South Africa is planning a heavy humanitarian airlift — of rhinos

South Africa is home to more than 80 percent of Africa's surviving rhino population, and poachers are getting increasingly bold. Poachers killed just 13 rhinos in 2007, but more than 1,000 rhinos in 2013. So the country is considering extreme measures to protect the endangered animals. 

South Africa's Kruger National Park plans to load 500 rhinos — which can weigh more than a ton each — onto helicopters to transport them to special "rhino strongholds" or private parks, or even other countries, to get them out of harm's way. The BBC reports that the increase in rhino poaching comes because of a boom in trade in rhino horn, especially in Asia, which has been illegal since 1977.

Here's how US immigration courts have become overwhelmed and unfair

The US immigration court system has become swamped in the last few years as Central American migrants flee violence in their home countries and seek asylum in the US. Migrants now have to wait years for their day in court, and statistics show they receive unequal justice once there, including mass hearings and sentencing.

PRI's Global Nation desk produced a video documenting the rising backlog and showing that migrants have widely different success in gaining asylum, depending on where they are from, whether they have lawyers and which judges hear their cases. 

Oops … a US military plane on a mission in Afghanistan gets tracked by a public website

Media reports of the crash of Malaysia Airlines flight 17 and the disappearance of flight 370 have cited information from websites that track commercial airline flights in real time.

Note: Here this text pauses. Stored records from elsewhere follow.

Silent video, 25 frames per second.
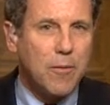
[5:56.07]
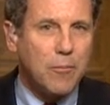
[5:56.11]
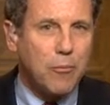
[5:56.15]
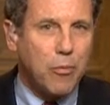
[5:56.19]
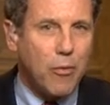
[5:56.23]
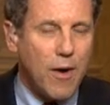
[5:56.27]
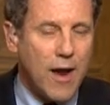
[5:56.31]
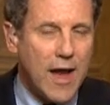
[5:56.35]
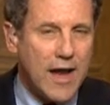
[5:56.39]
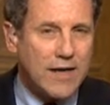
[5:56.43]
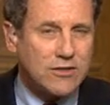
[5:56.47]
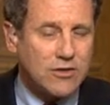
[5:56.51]

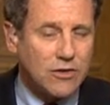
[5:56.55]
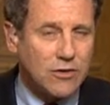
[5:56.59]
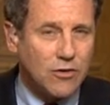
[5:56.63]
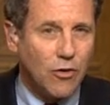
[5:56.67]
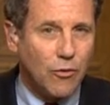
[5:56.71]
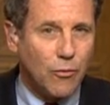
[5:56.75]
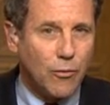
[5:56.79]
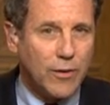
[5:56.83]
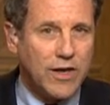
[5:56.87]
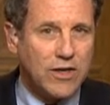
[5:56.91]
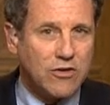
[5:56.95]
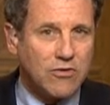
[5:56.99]

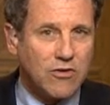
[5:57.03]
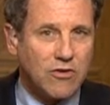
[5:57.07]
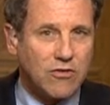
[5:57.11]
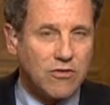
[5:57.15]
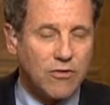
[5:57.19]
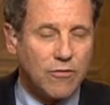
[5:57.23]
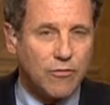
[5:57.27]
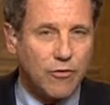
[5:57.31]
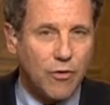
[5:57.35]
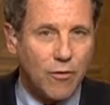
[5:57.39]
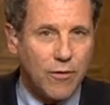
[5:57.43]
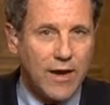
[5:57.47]
practical
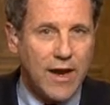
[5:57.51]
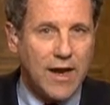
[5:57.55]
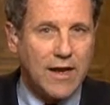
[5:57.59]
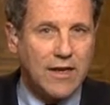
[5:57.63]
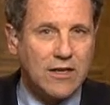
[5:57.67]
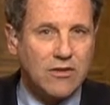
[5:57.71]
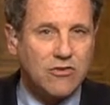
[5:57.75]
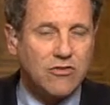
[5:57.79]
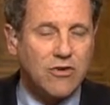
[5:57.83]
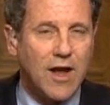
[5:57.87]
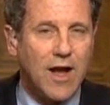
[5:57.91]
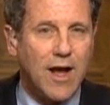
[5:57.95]
reasons of
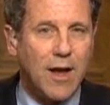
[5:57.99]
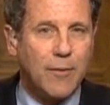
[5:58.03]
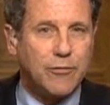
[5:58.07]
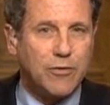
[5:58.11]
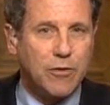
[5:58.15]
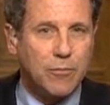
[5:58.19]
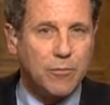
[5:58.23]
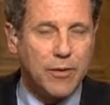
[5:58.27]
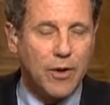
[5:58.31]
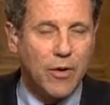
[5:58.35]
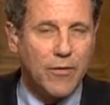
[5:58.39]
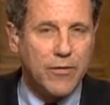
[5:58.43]
creating
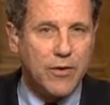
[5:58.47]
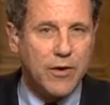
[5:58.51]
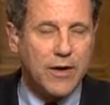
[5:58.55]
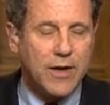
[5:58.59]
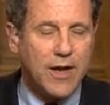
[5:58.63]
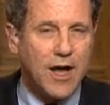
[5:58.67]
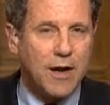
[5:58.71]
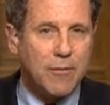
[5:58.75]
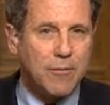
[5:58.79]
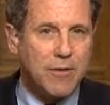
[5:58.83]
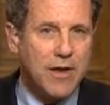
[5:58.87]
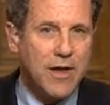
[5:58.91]
jobs and building your
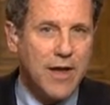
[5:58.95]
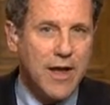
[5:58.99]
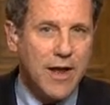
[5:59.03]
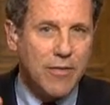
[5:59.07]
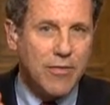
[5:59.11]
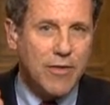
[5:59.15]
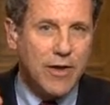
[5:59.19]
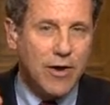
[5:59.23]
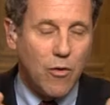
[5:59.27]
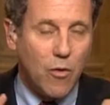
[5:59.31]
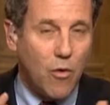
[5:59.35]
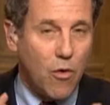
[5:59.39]
economy
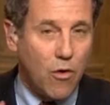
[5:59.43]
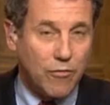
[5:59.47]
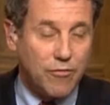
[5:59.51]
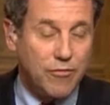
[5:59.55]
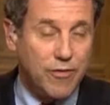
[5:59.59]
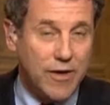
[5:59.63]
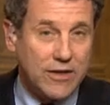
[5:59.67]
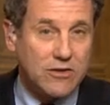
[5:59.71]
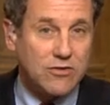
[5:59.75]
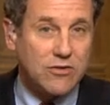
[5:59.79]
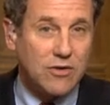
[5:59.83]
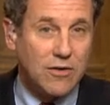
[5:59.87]
or
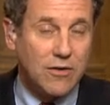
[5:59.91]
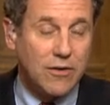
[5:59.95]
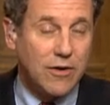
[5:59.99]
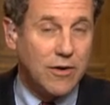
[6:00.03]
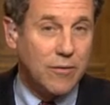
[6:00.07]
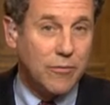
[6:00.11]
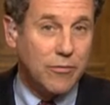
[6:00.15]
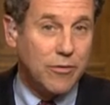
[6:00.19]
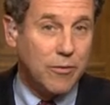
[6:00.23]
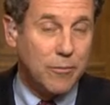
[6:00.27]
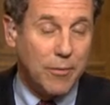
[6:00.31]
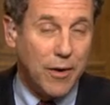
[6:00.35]
fixing
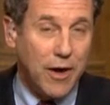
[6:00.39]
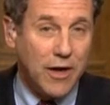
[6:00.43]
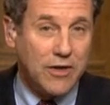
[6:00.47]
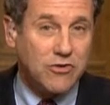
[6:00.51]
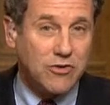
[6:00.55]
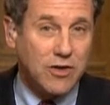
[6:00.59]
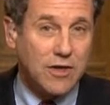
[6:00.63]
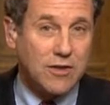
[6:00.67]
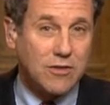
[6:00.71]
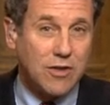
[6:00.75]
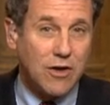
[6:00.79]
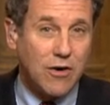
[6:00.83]
the
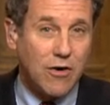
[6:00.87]
budget.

So many people now know about sites like FlightAware and Flightradar24. But, recently, Flightradar24 recorded a flight that probably wasn't supposed to be there.

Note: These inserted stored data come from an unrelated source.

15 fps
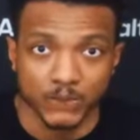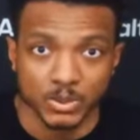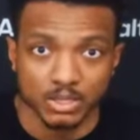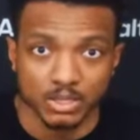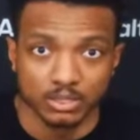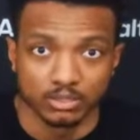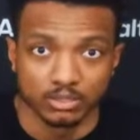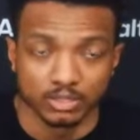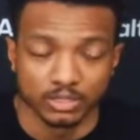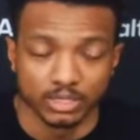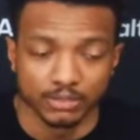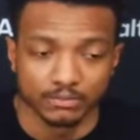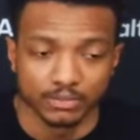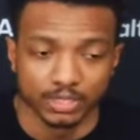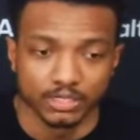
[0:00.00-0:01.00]
you know, I
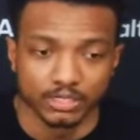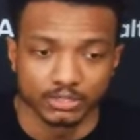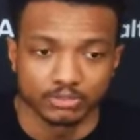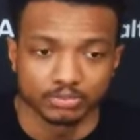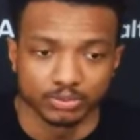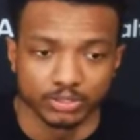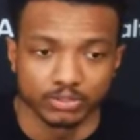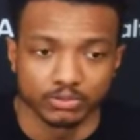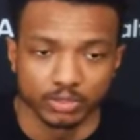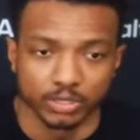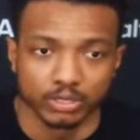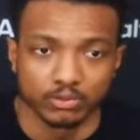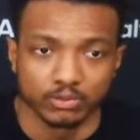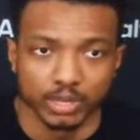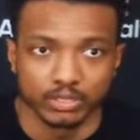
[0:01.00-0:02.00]
feel like he's a pretty
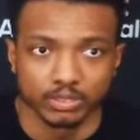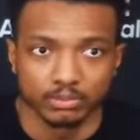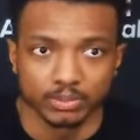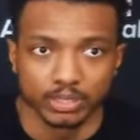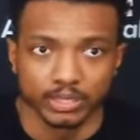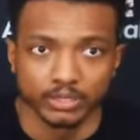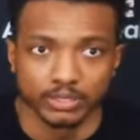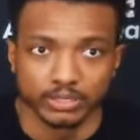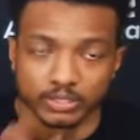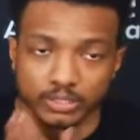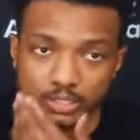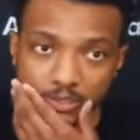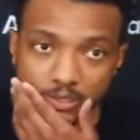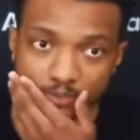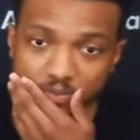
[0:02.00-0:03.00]
well-rounded player. And
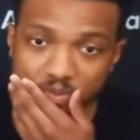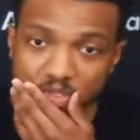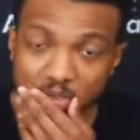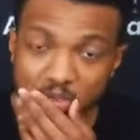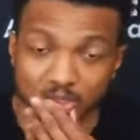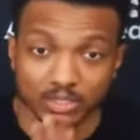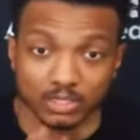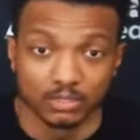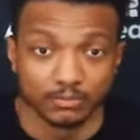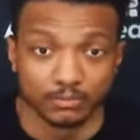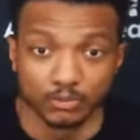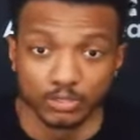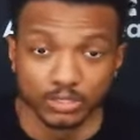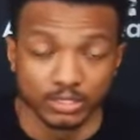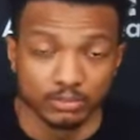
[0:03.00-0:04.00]
I'm just looking
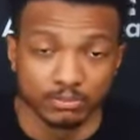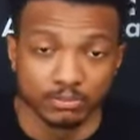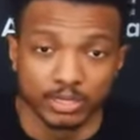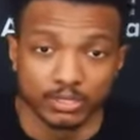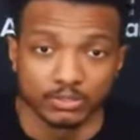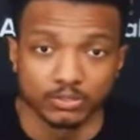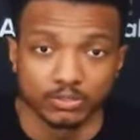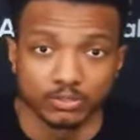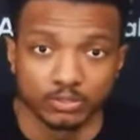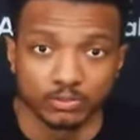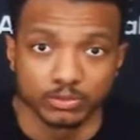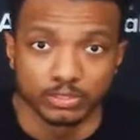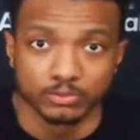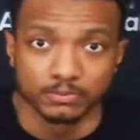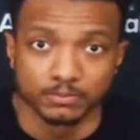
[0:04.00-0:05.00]
forward to getting back on the court with
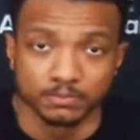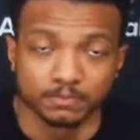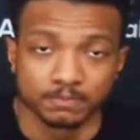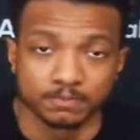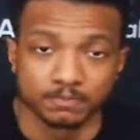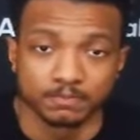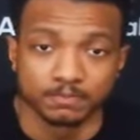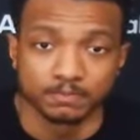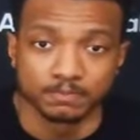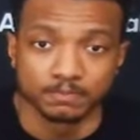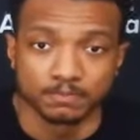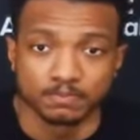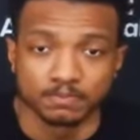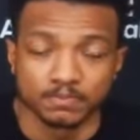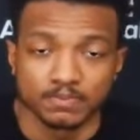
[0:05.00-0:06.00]
him.
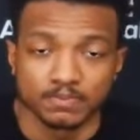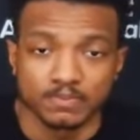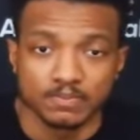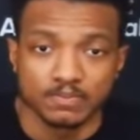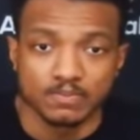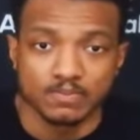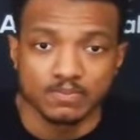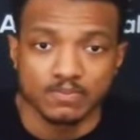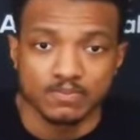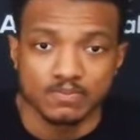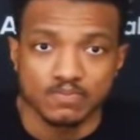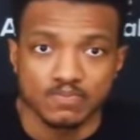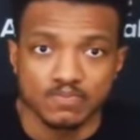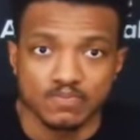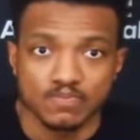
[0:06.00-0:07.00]
Okay, we have
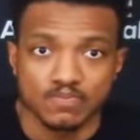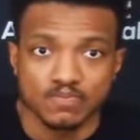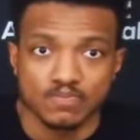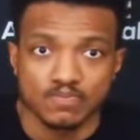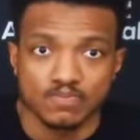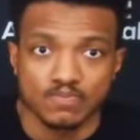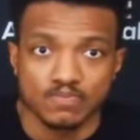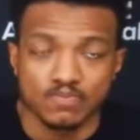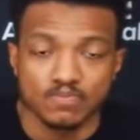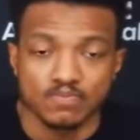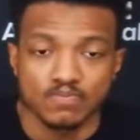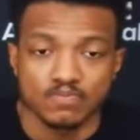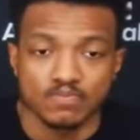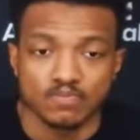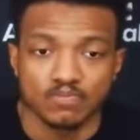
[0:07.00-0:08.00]
time for one more. Christos
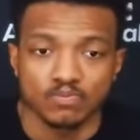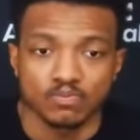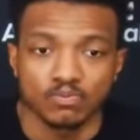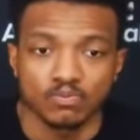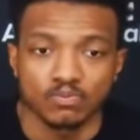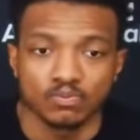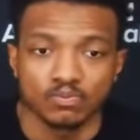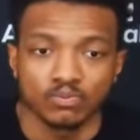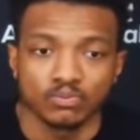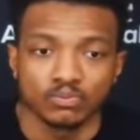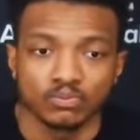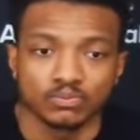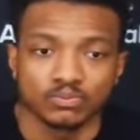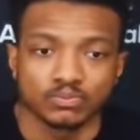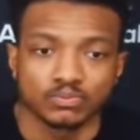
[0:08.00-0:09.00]
Salta, Sport DNA.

According to a report from The Aviationist, Flightradar24 recorded the flight path of a US Air Force jet for more than nine hours recently, during which it was very likely coordinating a deadly US airstrike on Taliban leaders in Afghanistan. It's not uncommon for military planes to use the same technology that these flight tracking sites rely on, but it is usually turned off over war zones. In this case, it looks like someone messed up.

Species around the globe are becoming extinct at an incredible clip

Some 250 million years ago, the majority of life on Earth came to an end. Scientists say that in just 60,000 years, the planet very nearly reached the point where it could no longer support multi-cellular life. They believe the cause was a massive volcanic explosion that led to high levels of carbon dioxide in the atmosphere. Sound familiar?

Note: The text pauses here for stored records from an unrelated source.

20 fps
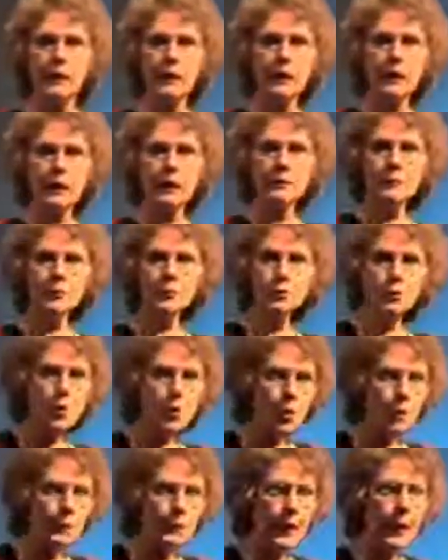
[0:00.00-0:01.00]
it can
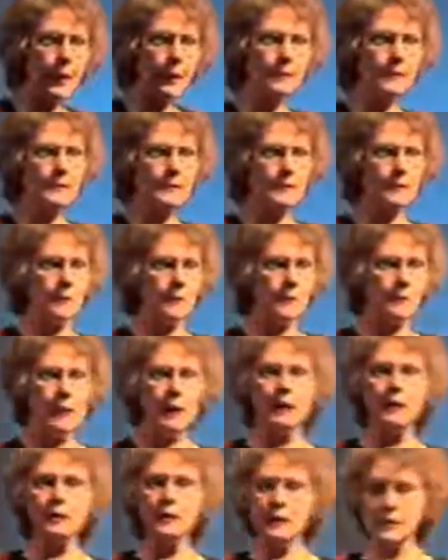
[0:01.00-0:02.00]
absorb calcium and
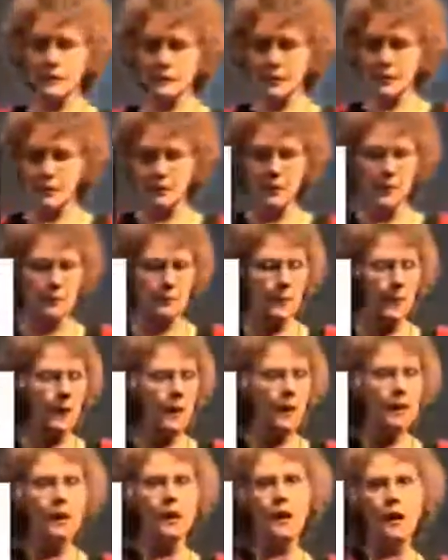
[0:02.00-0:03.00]
magnesium
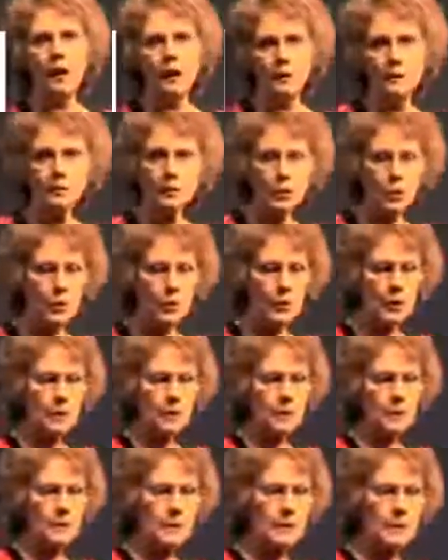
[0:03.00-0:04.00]
and
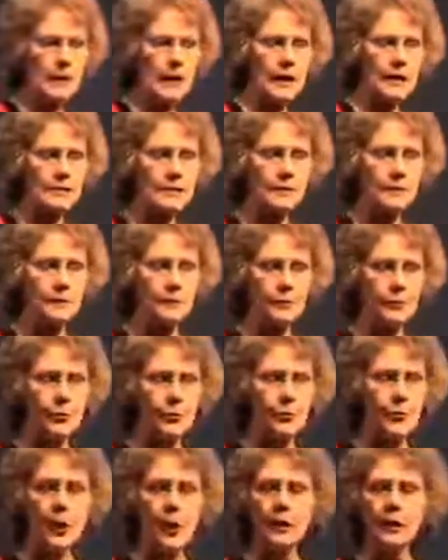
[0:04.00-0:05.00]
sodium and potassium.
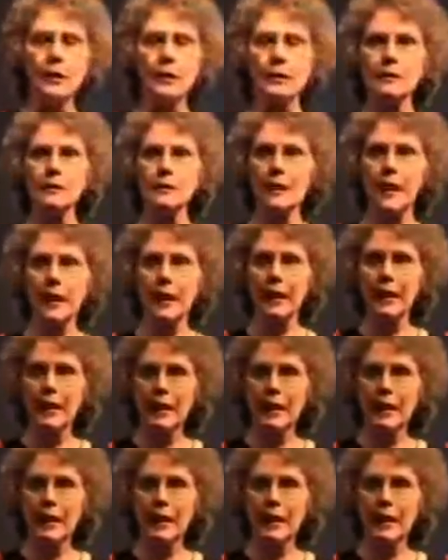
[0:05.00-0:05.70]
The body is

The Earth now seems headed into another major extinction event — at an even faster pace. PRI's Living on Earth talked to New Yorker writer Elizabeth Kolbert, whose new book looks at extinctions throughout Earth's history and how species are dying off today. And the culprit seems to be the climate change that humans are creating.

What we're seeing on social

Weather around the world

Earlier this year, meteorologists and climatologists predicted an intense El Niño — perhaps to rival the most intense one ever that occurred in the mid-1990s. But that El Niño hasn't developed, leaving the experts puzzling over how their forecasts went wrong. Vox looks at what changed the forecast and what the lack of an El Niño might mean to various parts of the world.